Back
atom.xml
blog
Considering object-orientedness from the Rust perspective 22 Feb 2023
opinion rust software deltalake

A very simple question in a community channel earlier this week sent me deep into reflection on software design. I started writing software as is classically understood as Object Oriented Programming (OOP), with Java, Python, Ruby, Smalltalk. Design has been mostly about creating those little boxes that encapsulate behavior and state: the object. Rust in contrast I wouldn’t describe as an object-oriented programming language, to be honest I’m not sure what we call it. It’s not functional programming and it’s not object-oriented programming as I understand it. It’s something else which is the key to why Rust is so enjoyable.

The simple question from Mr Powers was:

Just noticed an interesting delta-rs / delta-spark difference. Delta Spark doesn’t let you instantiate a Delta Table with a specific table version, but delta-rs does.

  • delta-rs: DeltaTable("../rust/tests/data/simple_table", version=2)
  • delta-spark: DeltaTable.forPath(spark, "/path/to/table") - no version argument available

Are there any implications of this difference we should think about?

The difference may seem trivial, one appears to have an optional “constructor” parameter and the other does not, who cares? But that’s not it.

Will responded correctly with:

I think the distinction to make is that DeltaTable represents a table at some particular time, and not the table in general

The thing is, I was there when the first API was written. I remember the design discussions and considerations we evaluated. I didn’t catch the subtle change of thinking that was happening at the time.

When I am working in Ruby or Python, I find myself thinking about how to represent state and behavior as this black box. “How would I represent this in a diagram with boxes and arrows?”

Take a filter for example, a filter is almost always just behavior but when I might design something like that in Ruby or Python, Filter becomes a base class which may or may not end up having state too. The base class becomes the means for describing “things which behave like this” but the very nature of defining class implies state.

Most object-oriented languages follow my beloved Smalltalk where everything is an object which contains both behavior and state, even when that doesn’t quite make metaphorical sense.

Coming back to the question posed.

The reason this simple design difference seems so impactful to me is when I consider the Spark (Scala) implementation, it’s design bugs me. It bugs me in a way that it wouldn’t have, prior to starting to use Rust. Delta tables are constantly evolving as new writes occur, as new transactions are being written the idea of what the table is also changes with the underlying data. This is especially the case when a metadata change is committed to the transaction log. Therefore making an object encapsulate the concept of an ever-changing Table itself presents this jarring conflict: if I have this object, what is the actual nature of the object? How does (or does not) this object change over time?
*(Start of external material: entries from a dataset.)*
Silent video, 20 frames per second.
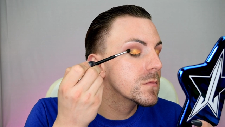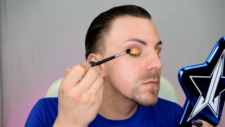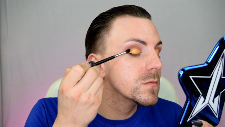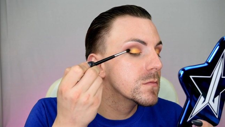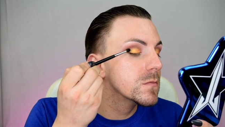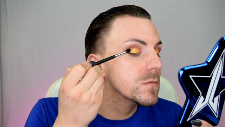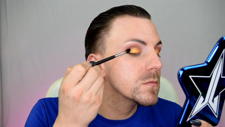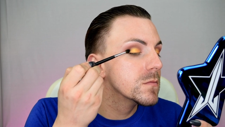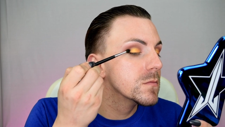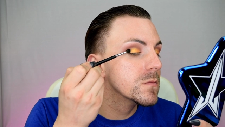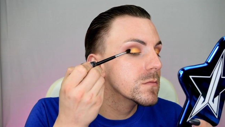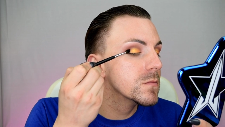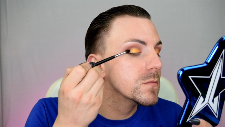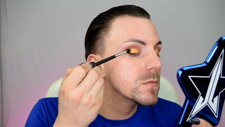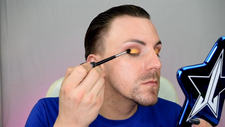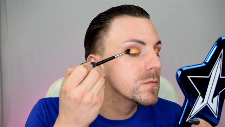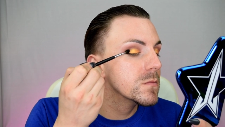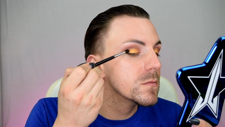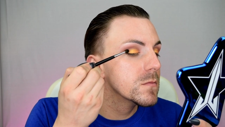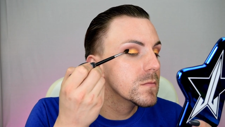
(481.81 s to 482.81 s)

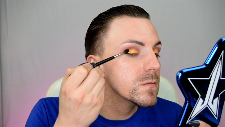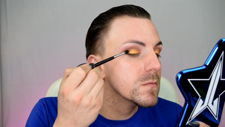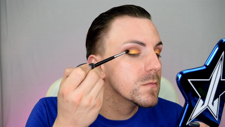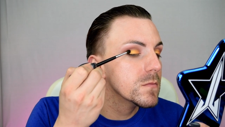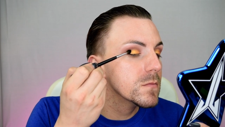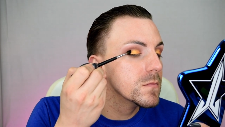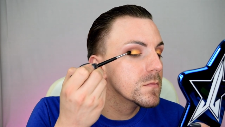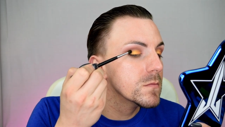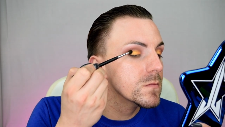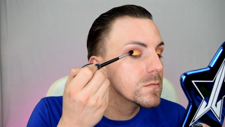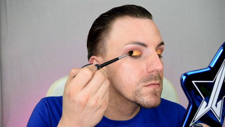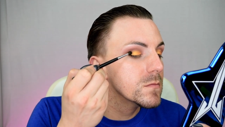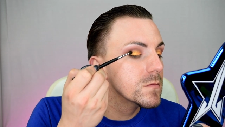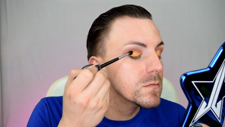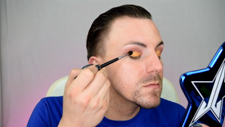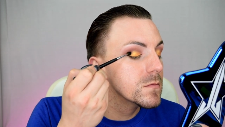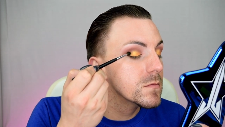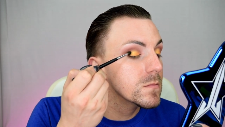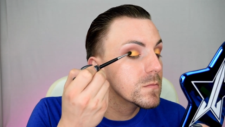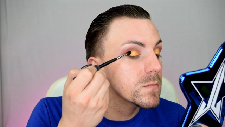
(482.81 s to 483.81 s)

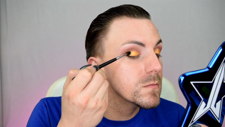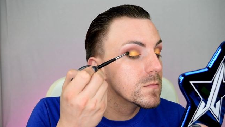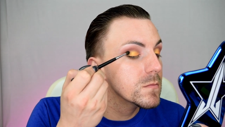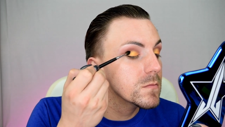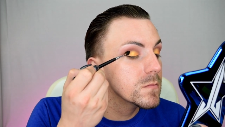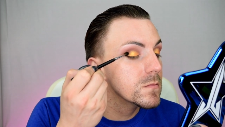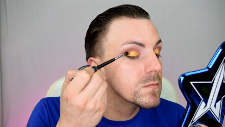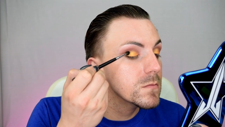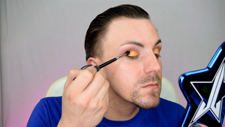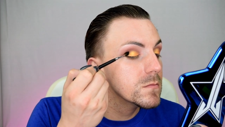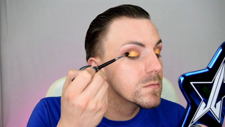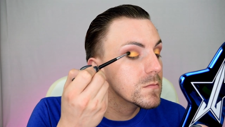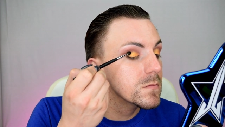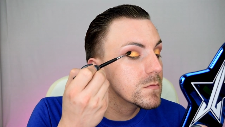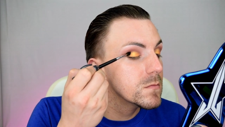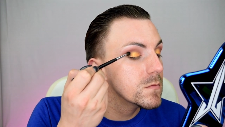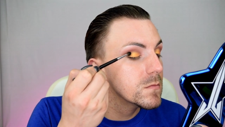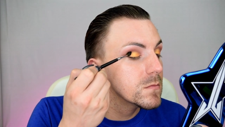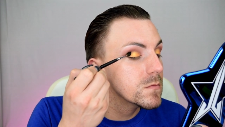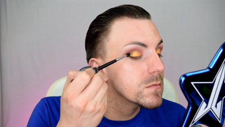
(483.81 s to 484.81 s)

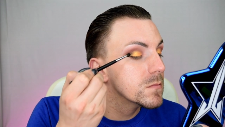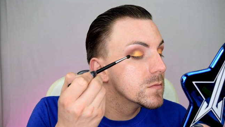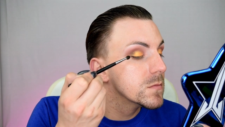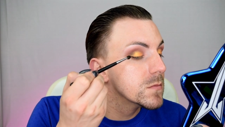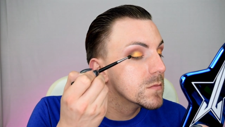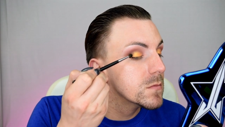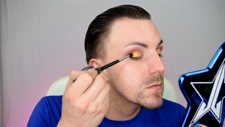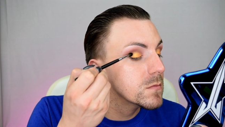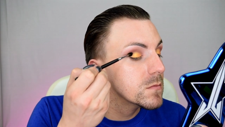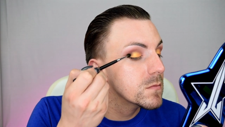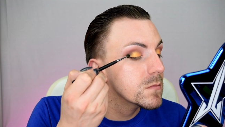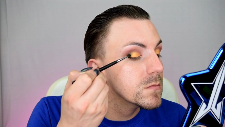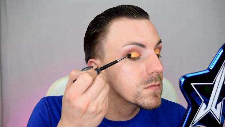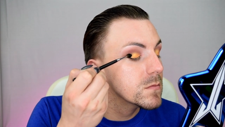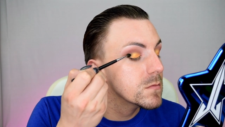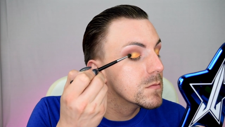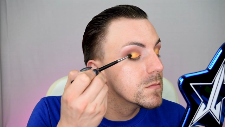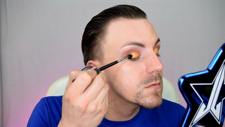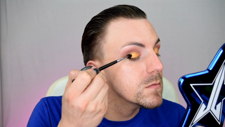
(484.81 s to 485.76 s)
No one is speaking in this clip.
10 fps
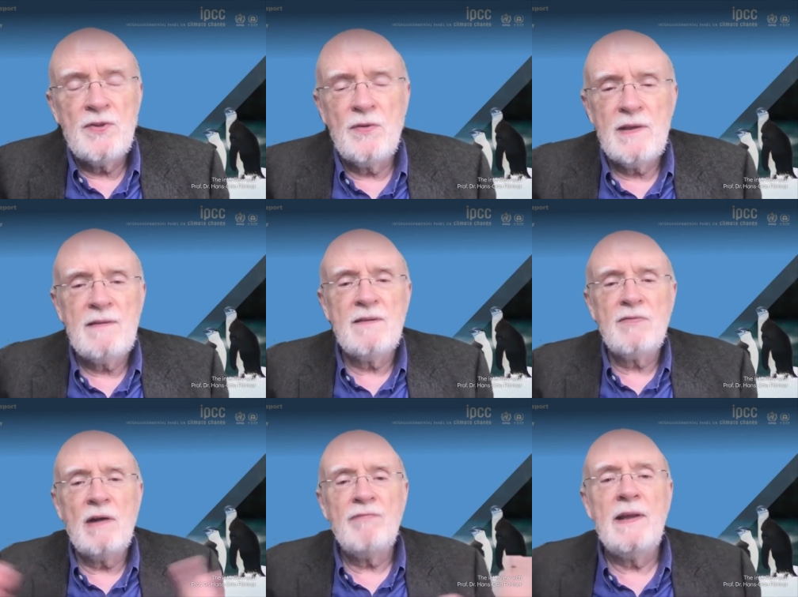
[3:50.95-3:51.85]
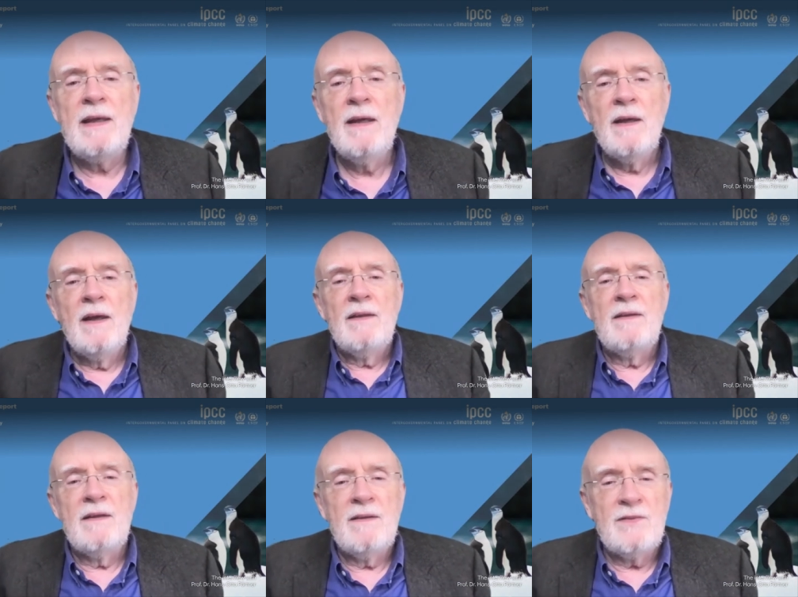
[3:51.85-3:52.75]
So this is roughly
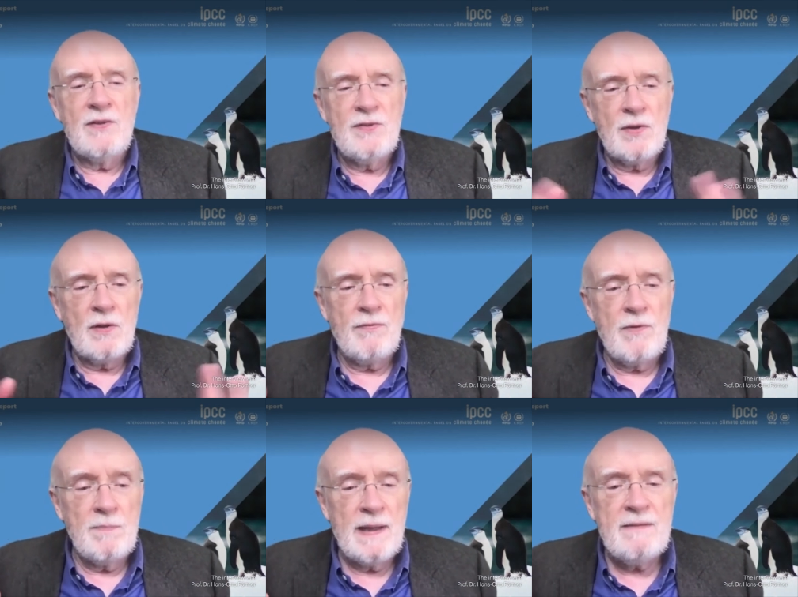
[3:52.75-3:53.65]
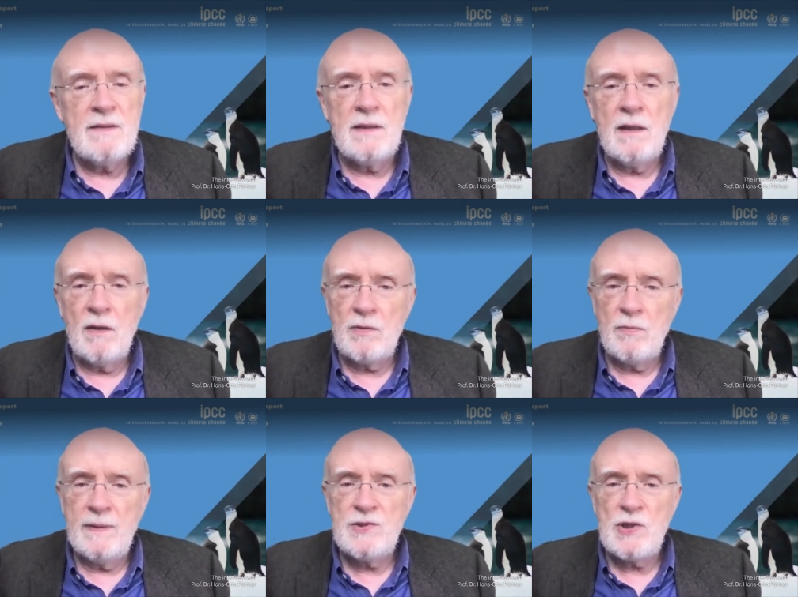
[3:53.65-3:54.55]
the, the sort of complexity out
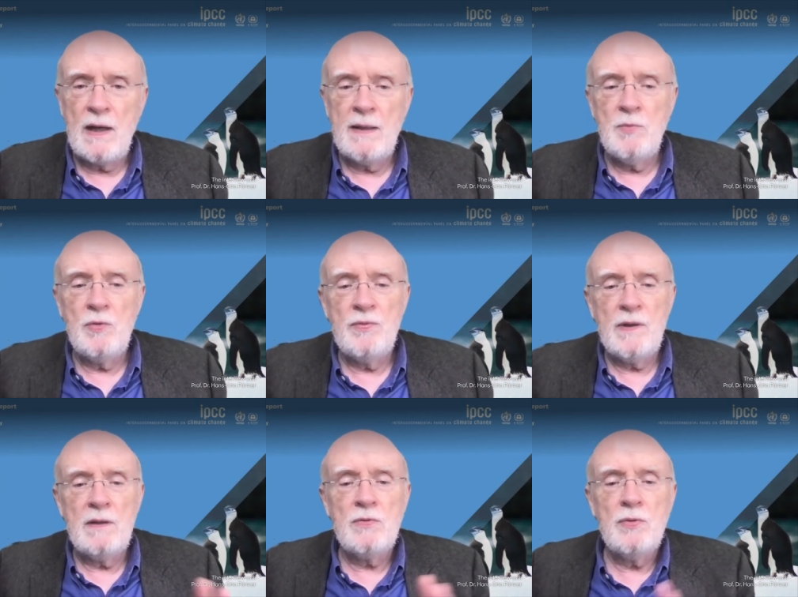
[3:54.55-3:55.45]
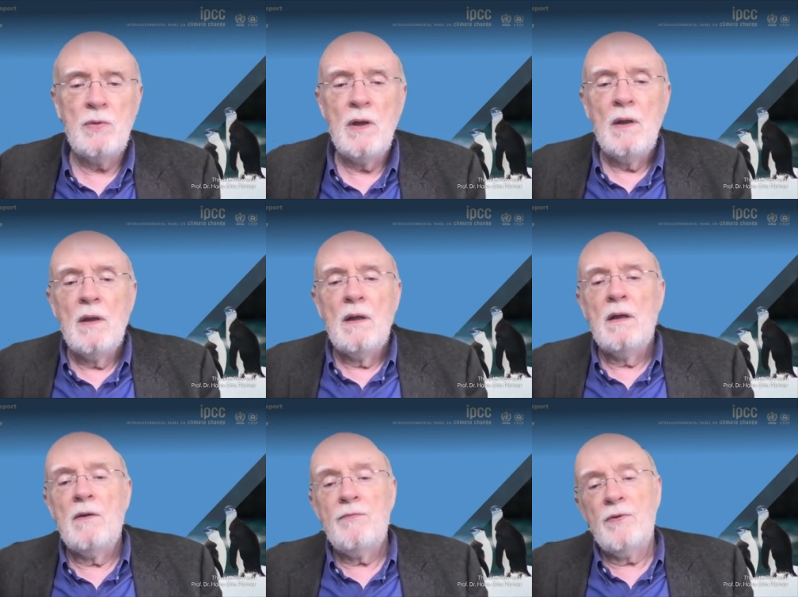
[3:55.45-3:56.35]
of which I moved into,
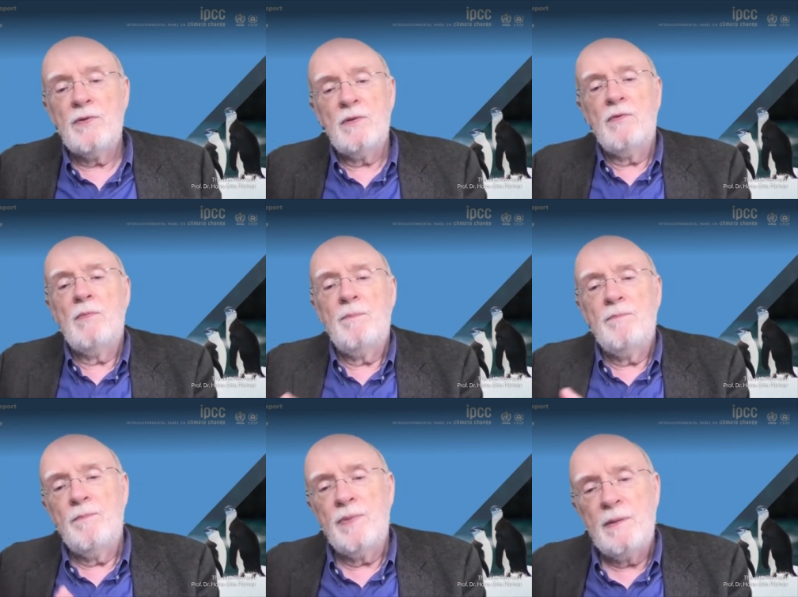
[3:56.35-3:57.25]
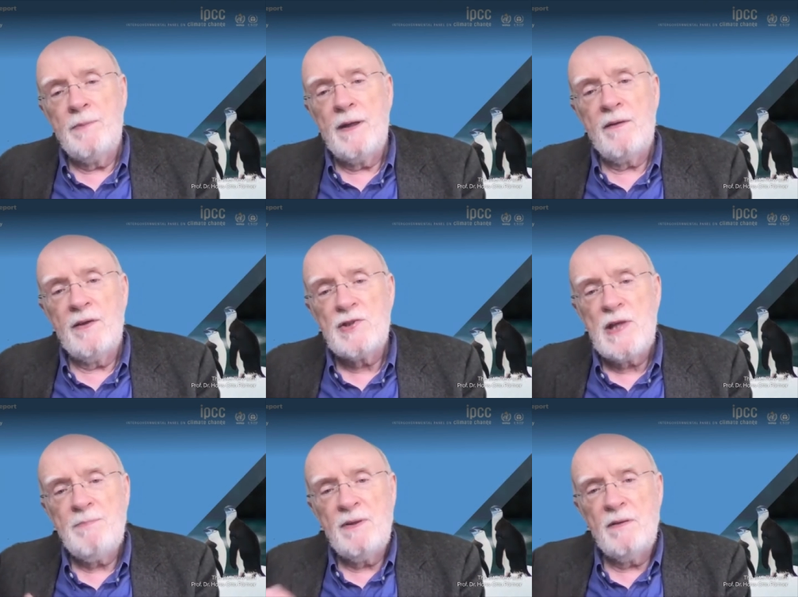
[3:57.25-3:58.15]
uh, first of all, preparing
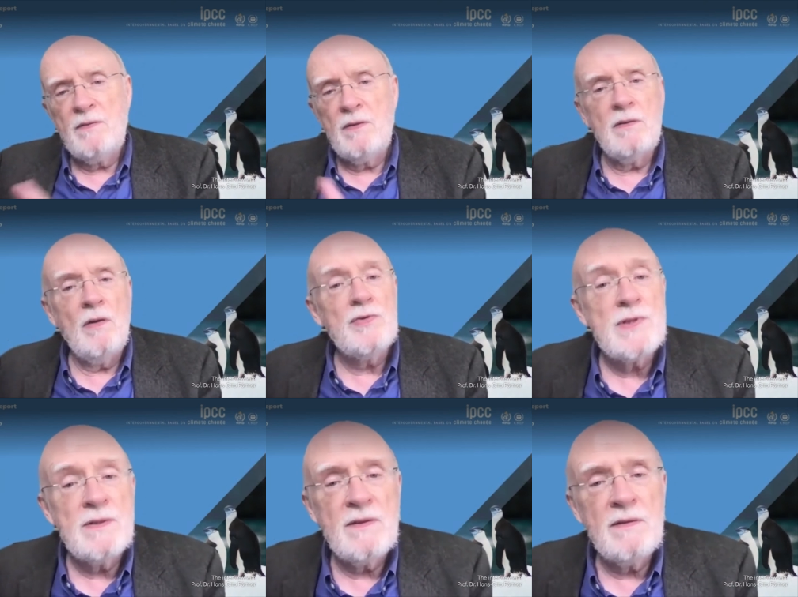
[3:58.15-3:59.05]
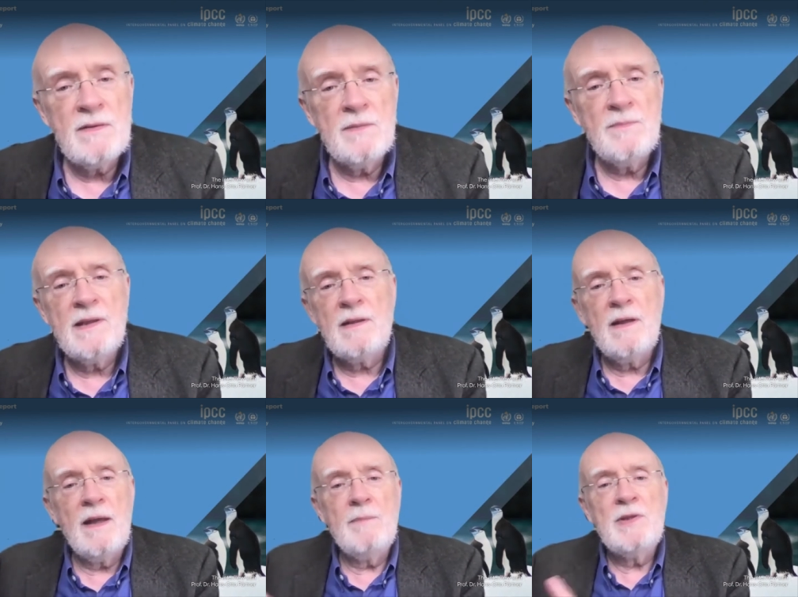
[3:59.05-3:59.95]
chapters on ocean systems and
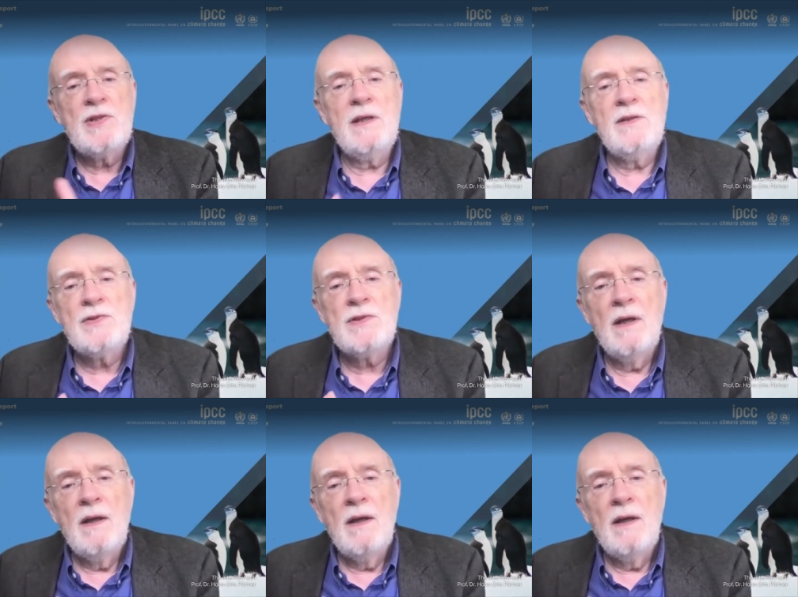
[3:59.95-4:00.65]
climate change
Writing and reasoning about this, I think I have a better sense of what makes Rust so pleasing to work with. The ownership model and borrow checker do make things much easier, but the nature of a program is not object-oriented, nor is it functional, but something else. It accommodates the current reality of software development which is inherently multi-modal.

At our disposal we have:

  • Functions which do things, and can be grouped into modules, etc.
  • Structs which contain state, but like objects in other languages can have associated behaviors. Unlike in those object-oriented languages these cannot be extended. This forces the Rust developer to design structs around the state first and foremost. We are encouraged to take this data first approach and when combined with mutability and ownership rules, Rust programs tend to have fewer large evolving objects or object hierarchies.
  • Traits which allow defining behaviors and grouping them in a hierarchy separated from data and state. This separation allows us to consider behaviors which might have slight variations but otherwise present a similar interface such as the filters example that I mentioned above.

I could wax on and on about how important traits are from a design standpoint. Being able to group and “inherit” behaviors separate from data is liberating.

The mental contortions I found myself doing in a more object-oriented world are no more. Nor am I going down the “functional programming all the things” rabbit hole. Rust has a lot of both to offer but I find that its structure has led me to better designs because it has just the right amount of multiple different programming models thoughtfully mixed together.